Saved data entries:
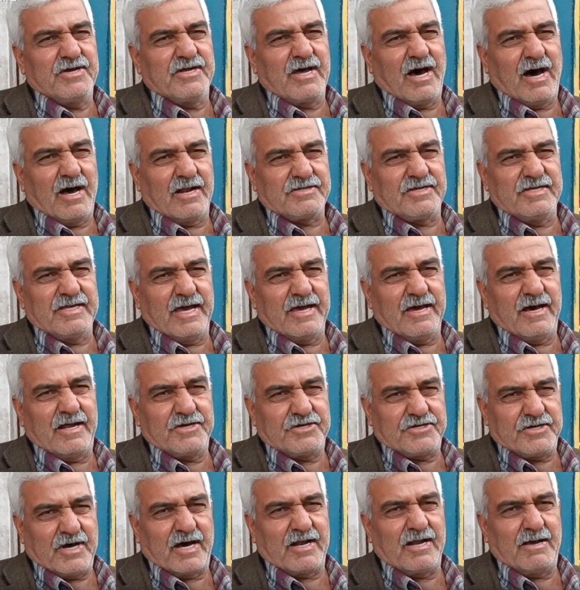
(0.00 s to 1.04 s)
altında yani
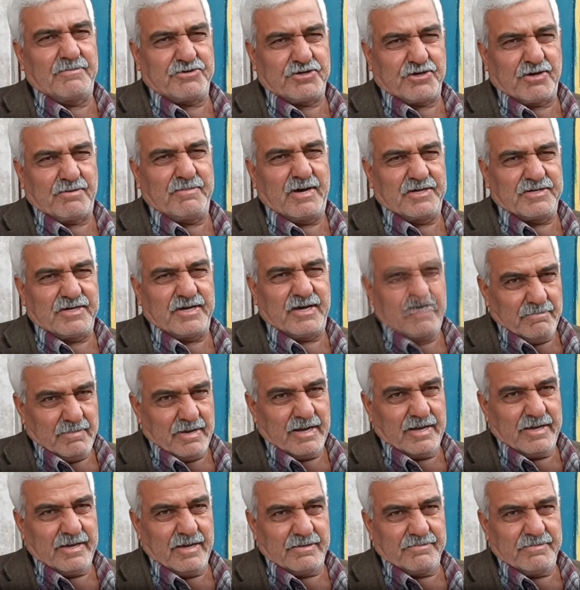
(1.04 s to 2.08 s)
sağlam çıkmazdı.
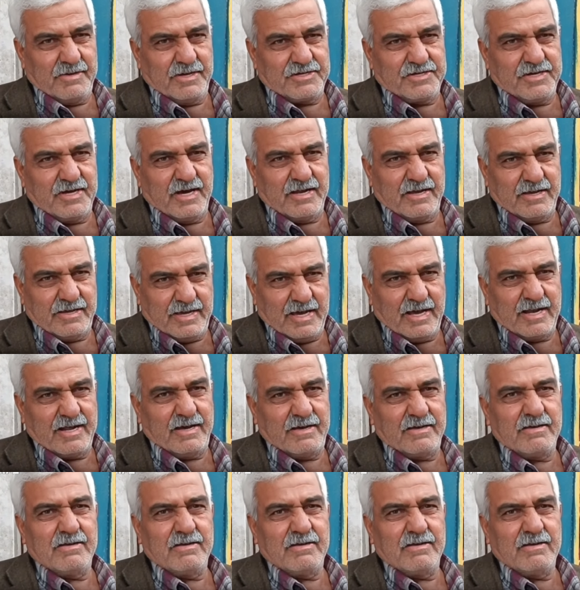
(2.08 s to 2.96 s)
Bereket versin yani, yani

* * *

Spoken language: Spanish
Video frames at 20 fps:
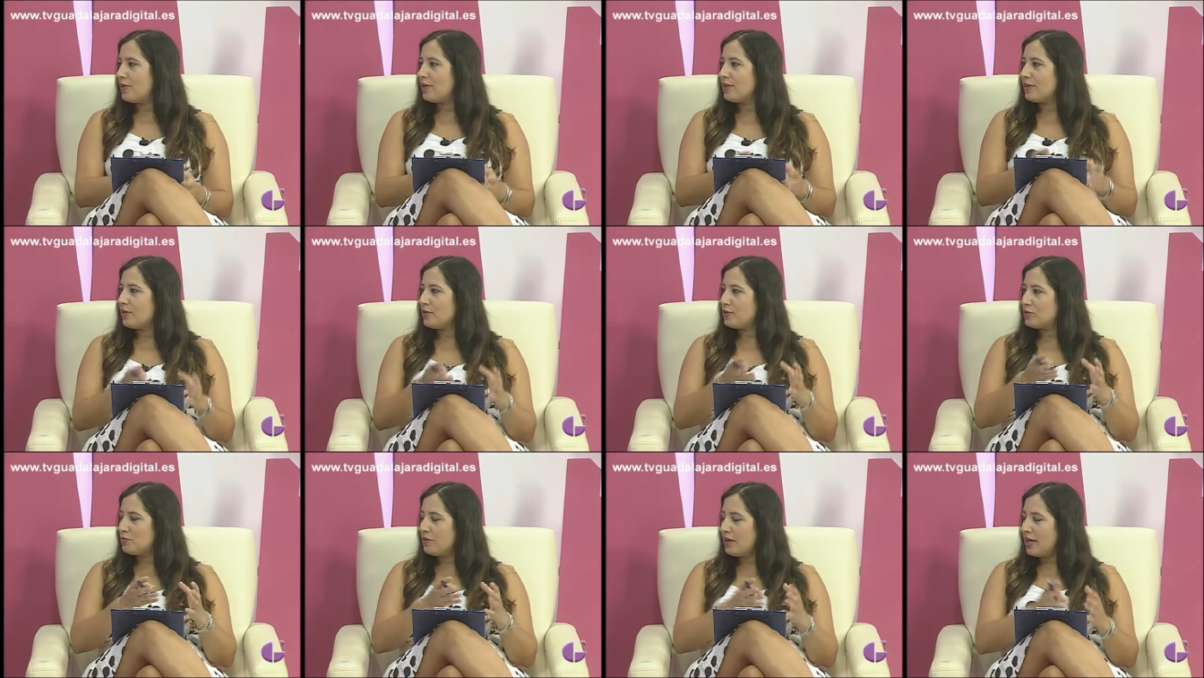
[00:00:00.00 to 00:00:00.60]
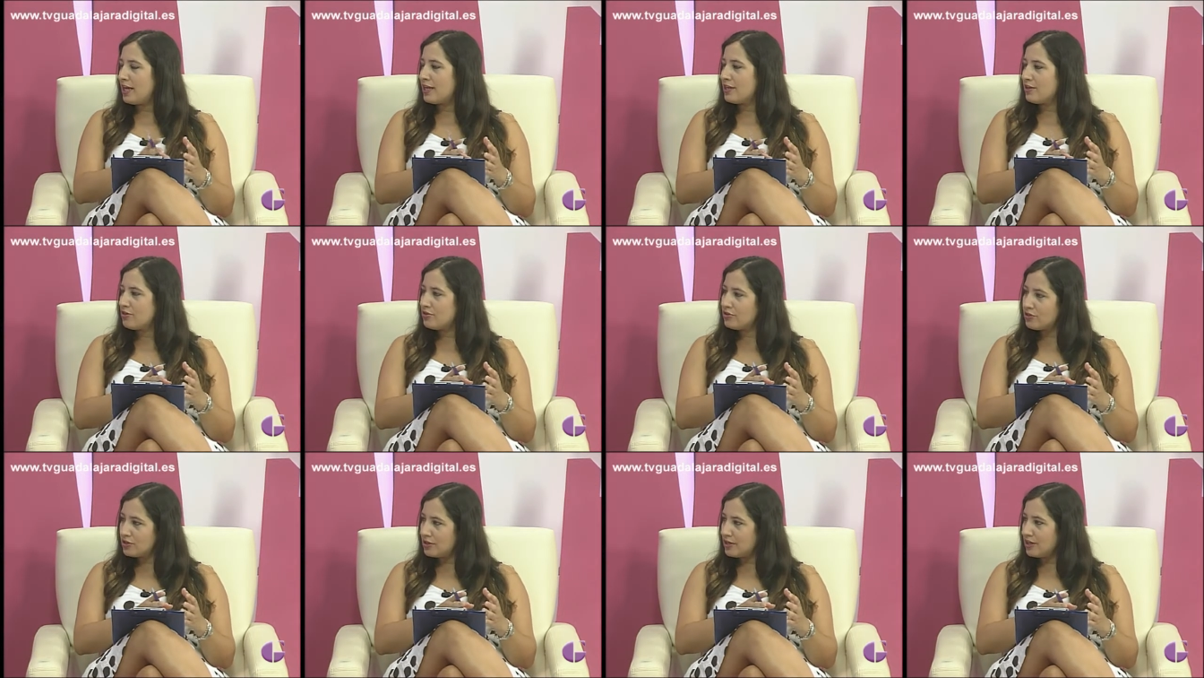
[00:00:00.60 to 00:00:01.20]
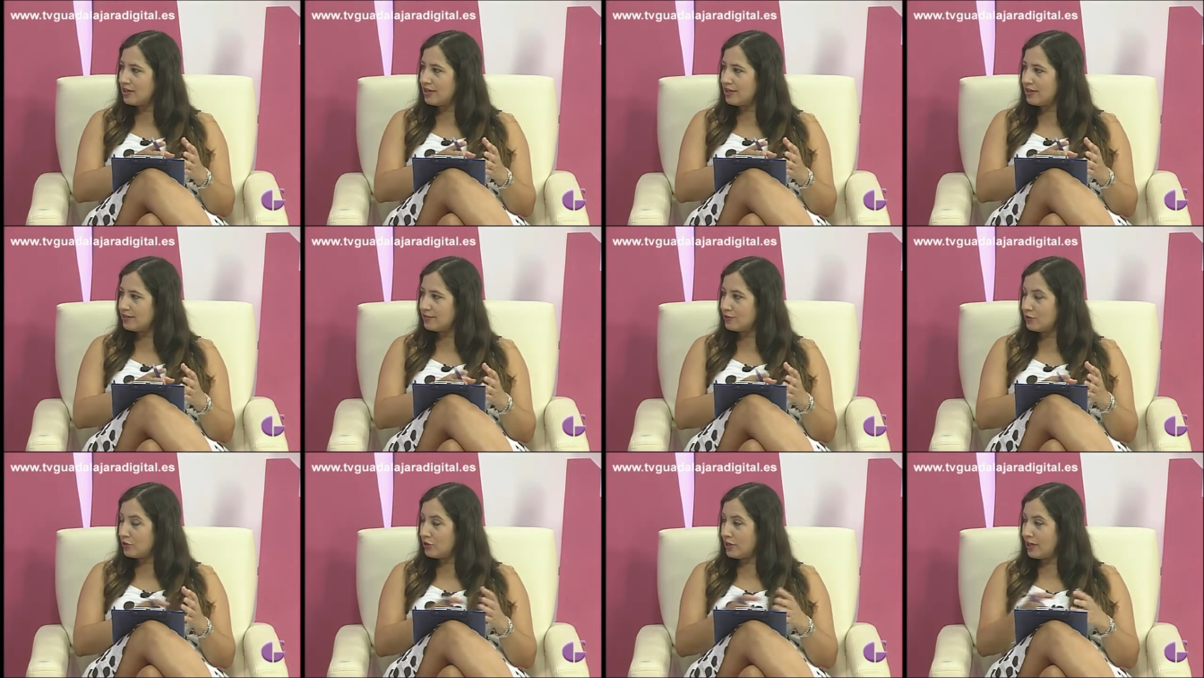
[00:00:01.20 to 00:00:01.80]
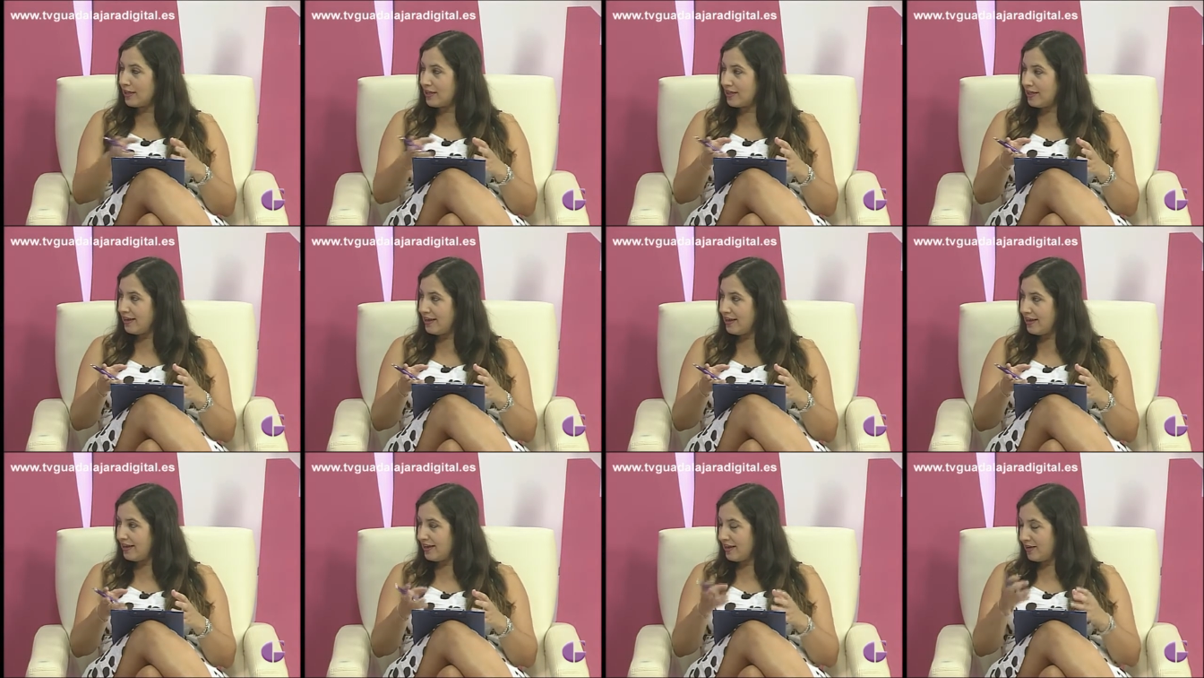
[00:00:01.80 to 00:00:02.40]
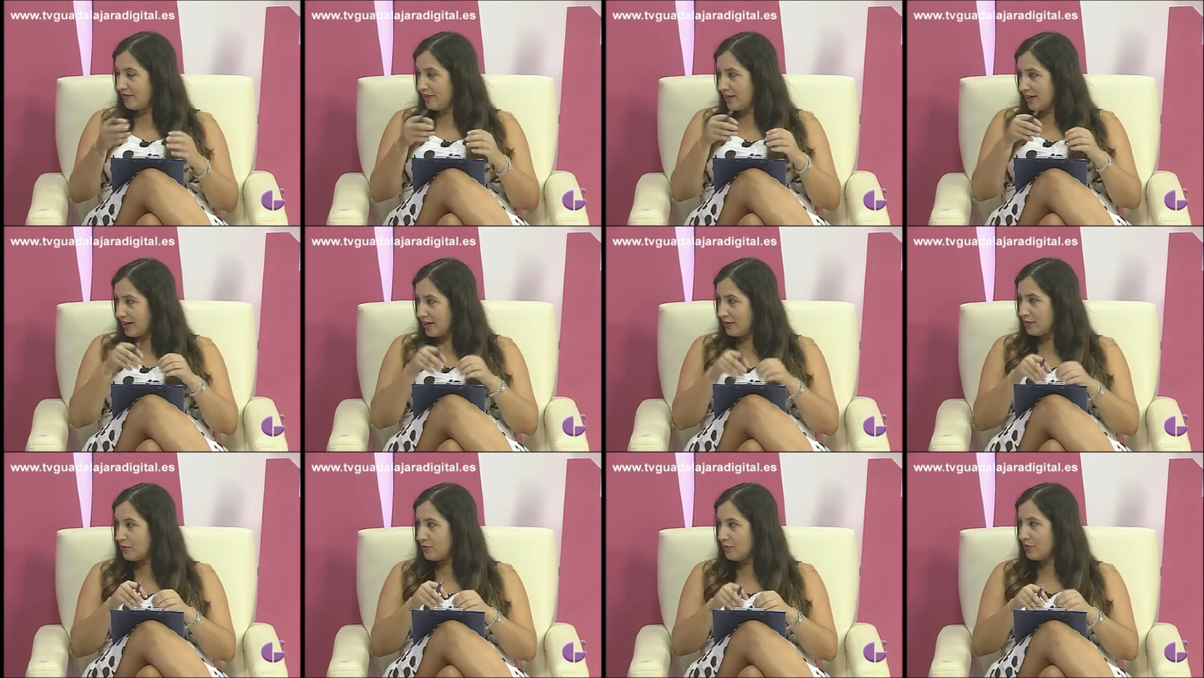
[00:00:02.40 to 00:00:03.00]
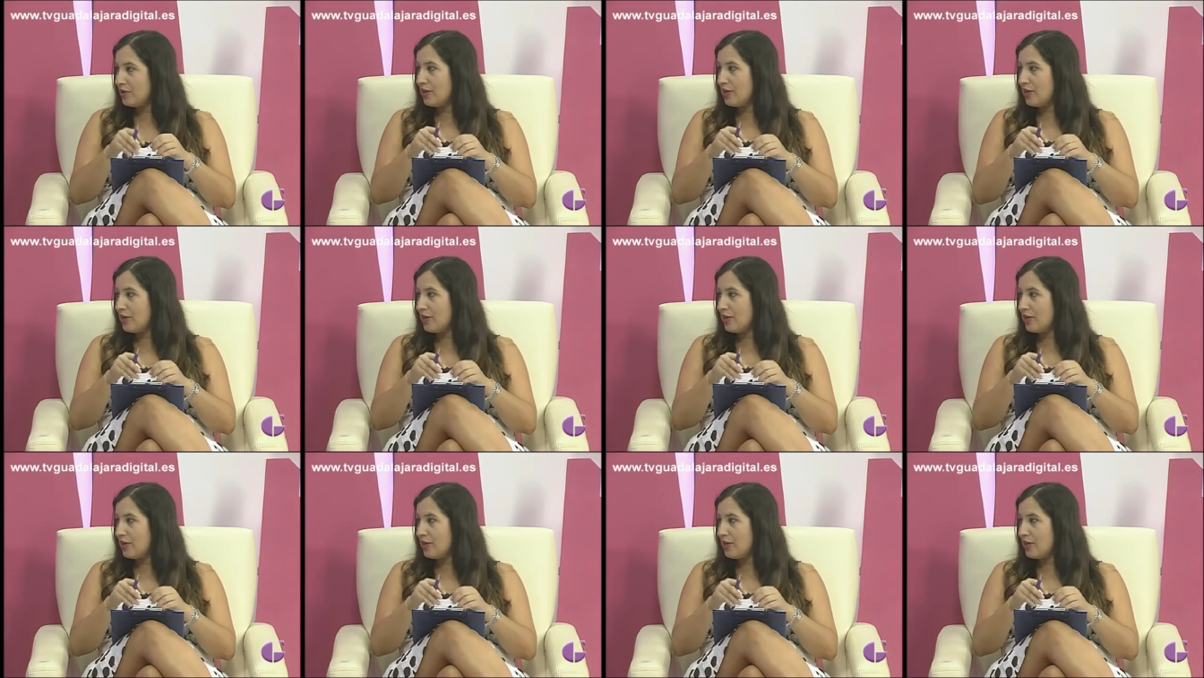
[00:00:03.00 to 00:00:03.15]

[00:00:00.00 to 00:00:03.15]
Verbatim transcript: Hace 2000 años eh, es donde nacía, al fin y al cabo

- Your goal -
Reproduce the data above exactly, but only from the line containing "[00:00:01.20 to 00:00:01.80]" through the line containing "Verbatim transcript: Hace". Omit all pictures.

- Solved exercise -
[00:00:01.20 to 00:00:01.80]
[00:00:01.80 to 00:00:02.40]
[00:00:02.40 to 00:00:03.00]
[00:00:03.00 to 00:00:03.15]

[00:00:00.00 to 00:00:03.15]
Verbatim transcript: Hace 2000 años eh, es donde nacía, al fin y al cabo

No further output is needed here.